Recorded data
* * * *
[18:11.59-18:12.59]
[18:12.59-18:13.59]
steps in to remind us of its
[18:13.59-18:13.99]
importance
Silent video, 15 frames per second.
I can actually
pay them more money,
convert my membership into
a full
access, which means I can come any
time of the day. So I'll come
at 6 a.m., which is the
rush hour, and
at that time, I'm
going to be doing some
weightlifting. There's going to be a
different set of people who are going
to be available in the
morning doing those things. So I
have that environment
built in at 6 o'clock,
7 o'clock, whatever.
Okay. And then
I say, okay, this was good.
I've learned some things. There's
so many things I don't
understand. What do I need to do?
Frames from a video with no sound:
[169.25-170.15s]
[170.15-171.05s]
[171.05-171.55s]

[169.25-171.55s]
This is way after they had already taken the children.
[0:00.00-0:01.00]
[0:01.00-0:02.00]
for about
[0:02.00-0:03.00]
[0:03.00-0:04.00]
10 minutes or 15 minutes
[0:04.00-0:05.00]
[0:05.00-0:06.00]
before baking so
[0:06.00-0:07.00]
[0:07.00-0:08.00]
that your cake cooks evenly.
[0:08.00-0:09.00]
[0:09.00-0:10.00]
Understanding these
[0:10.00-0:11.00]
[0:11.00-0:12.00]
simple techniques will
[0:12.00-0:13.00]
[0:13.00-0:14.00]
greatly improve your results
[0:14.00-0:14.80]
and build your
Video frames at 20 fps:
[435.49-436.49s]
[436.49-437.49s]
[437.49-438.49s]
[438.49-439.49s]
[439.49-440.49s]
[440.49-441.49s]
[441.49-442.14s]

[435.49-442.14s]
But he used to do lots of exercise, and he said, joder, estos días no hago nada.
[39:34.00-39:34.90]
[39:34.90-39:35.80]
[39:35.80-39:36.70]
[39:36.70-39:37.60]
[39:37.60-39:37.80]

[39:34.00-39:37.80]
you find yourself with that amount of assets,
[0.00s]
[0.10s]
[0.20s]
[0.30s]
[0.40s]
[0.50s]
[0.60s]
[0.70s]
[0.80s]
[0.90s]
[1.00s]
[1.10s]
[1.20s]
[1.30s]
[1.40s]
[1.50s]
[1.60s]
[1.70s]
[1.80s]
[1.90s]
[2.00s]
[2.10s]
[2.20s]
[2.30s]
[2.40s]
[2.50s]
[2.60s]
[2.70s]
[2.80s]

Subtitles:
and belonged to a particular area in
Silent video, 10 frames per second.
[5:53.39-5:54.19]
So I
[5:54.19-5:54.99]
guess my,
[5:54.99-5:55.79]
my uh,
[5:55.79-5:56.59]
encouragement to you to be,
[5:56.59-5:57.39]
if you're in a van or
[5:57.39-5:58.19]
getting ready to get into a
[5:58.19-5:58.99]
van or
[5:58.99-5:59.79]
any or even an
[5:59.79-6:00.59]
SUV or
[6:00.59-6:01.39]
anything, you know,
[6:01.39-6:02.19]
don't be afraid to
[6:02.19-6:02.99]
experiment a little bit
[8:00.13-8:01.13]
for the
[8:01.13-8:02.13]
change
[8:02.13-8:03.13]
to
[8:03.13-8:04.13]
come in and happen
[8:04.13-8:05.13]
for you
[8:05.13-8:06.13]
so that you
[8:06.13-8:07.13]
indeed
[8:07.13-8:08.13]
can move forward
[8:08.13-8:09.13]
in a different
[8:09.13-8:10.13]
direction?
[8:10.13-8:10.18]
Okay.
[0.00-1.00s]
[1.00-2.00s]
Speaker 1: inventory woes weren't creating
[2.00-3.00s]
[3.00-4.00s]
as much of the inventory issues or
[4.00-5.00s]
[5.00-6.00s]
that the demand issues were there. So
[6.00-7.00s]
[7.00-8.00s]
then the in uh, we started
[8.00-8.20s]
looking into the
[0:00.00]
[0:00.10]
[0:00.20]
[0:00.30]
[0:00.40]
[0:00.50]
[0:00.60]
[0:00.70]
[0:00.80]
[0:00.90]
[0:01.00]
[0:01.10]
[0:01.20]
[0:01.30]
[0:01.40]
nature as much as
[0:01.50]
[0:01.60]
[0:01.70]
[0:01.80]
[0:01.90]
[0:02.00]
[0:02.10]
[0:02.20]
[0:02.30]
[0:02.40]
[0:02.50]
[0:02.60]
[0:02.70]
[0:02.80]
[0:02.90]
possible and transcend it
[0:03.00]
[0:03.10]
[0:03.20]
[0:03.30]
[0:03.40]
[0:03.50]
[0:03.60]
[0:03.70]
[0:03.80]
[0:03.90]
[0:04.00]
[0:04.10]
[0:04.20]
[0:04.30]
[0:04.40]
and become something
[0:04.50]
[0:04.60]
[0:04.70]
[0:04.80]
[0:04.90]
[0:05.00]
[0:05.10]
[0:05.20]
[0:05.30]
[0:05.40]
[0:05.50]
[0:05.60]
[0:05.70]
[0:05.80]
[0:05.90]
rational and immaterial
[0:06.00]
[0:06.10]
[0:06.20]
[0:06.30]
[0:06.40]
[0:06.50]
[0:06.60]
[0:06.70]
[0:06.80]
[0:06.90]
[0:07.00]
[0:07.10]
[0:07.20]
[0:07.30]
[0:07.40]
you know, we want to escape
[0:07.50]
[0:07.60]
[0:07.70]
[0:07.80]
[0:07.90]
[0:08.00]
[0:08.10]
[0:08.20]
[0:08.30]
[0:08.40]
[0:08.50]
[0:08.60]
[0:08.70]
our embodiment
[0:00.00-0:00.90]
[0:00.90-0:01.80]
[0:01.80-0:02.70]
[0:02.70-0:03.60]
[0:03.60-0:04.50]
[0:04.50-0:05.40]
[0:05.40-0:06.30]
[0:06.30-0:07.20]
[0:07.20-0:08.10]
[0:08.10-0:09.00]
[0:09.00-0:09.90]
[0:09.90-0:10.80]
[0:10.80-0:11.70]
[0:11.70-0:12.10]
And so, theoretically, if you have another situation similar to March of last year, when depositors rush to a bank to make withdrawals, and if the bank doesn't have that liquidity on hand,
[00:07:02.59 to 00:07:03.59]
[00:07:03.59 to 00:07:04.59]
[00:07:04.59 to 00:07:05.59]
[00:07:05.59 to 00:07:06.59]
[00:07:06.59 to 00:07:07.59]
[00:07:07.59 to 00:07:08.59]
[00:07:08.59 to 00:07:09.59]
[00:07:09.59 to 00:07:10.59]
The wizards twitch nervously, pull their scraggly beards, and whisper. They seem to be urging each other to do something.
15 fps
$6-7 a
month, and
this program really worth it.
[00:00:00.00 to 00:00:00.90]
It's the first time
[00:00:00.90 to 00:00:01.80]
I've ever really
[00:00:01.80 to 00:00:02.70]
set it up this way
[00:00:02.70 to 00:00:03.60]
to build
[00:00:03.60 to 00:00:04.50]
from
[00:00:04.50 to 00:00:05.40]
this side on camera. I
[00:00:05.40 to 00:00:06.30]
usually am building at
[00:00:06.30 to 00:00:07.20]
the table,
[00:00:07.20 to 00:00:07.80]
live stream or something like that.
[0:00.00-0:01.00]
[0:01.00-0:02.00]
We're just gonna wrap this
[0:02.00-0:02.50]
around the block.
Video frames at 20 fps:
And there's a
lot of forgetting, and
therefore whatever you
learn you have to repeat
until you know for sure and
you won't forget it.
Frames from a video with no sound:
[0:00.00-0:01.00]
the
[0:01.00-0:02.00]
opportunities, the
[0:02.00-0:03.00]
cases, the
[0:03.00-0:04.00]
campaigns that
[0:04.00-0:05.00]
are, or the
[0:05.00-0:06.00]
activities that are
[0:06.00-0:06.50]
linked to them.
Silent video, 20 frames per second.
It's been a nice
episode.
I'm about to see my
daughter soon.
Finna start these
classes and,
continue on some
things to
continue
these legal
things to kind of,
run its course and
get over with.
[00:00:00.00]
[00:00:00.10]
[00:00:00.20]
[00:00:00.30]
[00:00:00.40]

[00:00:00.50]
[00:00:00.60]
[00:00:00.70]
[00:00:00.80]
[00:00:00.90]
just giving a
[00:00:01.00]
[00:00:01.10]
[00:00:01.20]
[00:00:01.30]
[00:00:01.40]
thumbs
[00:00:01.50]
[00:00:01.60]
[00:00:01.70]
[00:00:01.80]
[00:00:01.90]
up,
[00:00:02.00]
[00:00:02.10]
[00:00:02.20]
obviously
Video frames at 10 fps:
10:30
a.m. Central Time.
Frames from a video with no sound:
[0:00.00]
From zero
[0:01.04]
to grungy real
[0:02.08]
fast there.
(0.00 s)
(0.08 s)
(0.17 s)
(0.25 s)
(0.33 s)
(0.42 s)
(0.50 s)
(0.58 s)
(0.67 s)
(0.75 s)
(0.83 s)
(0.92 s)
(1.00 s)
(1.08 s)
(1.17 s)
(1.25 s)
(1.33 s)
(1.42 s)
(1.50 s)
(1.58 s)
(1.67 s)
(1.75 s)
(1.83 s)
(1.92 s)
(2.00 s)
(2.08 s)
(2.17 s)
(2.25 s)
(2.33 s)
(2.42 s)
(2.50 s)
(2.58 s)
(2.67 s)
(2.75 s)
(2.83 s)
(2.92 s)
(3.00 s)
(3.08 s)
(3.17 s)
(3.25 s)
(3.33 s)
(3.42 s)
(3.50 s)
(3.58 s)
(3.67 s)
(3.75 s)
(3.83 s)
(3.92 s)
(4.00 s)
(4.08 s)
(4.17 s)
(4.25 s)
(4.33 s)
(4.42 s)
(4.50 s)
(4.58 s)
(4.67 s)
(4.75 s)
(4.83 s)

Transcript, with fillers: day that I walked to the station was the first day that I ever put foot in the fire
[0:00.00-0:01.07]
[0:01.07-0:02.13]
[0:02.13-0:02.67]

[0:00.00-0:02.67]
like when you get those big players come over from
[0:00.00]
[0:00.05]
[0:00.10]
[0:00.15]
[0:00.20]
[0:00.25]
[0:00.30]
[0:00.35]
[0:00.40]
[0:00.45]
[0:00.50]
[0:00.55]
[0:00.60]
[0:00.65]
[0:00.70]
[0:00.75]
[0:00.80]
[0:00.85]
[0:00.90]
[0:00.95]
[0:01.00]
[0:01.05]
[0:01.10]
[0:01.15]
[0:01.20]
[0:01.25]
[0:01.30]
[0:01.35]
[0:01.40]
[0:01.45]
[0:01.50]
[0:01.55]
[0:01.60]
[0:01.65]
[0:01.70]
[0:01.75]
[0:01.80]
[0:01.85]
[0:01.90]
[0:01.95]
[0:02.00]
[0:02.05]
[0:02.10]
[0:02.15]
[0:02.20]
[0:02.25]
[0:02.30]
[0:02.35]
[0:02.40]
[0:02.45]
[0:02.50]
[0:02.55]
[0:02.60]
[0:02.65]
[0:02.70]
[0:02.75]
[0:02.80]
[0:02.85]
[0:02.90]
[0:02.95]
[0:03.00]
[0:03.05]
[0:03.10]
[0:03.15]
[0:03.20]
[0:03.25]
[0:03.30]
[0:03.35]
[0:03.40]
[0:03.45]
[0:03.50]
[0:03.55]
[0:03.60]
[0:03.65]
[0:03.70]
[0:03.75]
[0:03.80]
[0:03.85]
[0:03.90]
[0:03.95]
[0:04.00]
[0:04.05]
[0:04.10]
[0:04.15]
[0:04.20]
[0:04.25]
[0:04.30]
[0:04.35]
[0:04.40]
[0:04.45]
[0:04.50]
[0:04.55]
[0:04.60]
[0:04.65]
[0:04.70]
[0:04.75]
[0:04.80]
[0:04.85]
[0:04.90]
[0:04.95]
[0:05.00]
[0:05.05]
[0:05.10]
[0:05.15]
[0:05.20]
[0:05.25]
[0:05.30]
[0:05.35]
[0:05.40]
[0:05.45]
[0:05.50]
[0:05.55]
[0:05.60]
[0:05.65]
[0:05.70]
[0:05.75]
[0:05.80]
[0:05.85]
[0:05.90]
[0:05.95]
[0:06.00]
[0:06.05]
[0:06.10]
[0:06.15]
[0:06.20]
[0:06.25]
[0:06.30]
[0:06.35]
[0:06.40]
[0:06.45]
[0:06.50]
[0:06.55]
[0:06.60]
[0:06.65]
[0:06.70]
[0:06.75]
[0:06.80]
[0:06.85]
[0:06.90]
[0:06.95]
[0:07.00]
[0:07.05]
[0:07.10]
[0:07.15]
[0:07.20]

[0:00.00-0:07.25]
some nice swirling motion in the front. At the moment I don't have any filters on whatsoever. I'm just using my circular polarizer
* * * *
● **What the task requires**
Look above for the line containing "[0:00.00-0:00.90]". Output from there through the line containing "[00:07:02.59 to 00:07:03.59]", exactly and inclusively.

● **Answer box**
[0:00.00-0:00.90]
[0:00.90-0:01.80]
[0:01.80-0:02.70]
[0:02.70-0:03.60]
[0:03.60-0:04.50]
[0:04.50-0:05.40]
[0:05.40-0:06.30]
[0:06.30-0:07.20]
[0:07.20-0:08.10]
[0:08.10-0:09.00]
[0:09.00-0:09.90]
[0:09.90-0:10.80]
[0:10.80-0:11.70]
[0:11.70-0:12.10]
And so, theoretically, if you have another situation similar to March of last year, when depositors rush to a bank to make withdrawals, and if the bank doesn't have that liquidity on hand,
[00:07:02.59 to 00:07:03.59]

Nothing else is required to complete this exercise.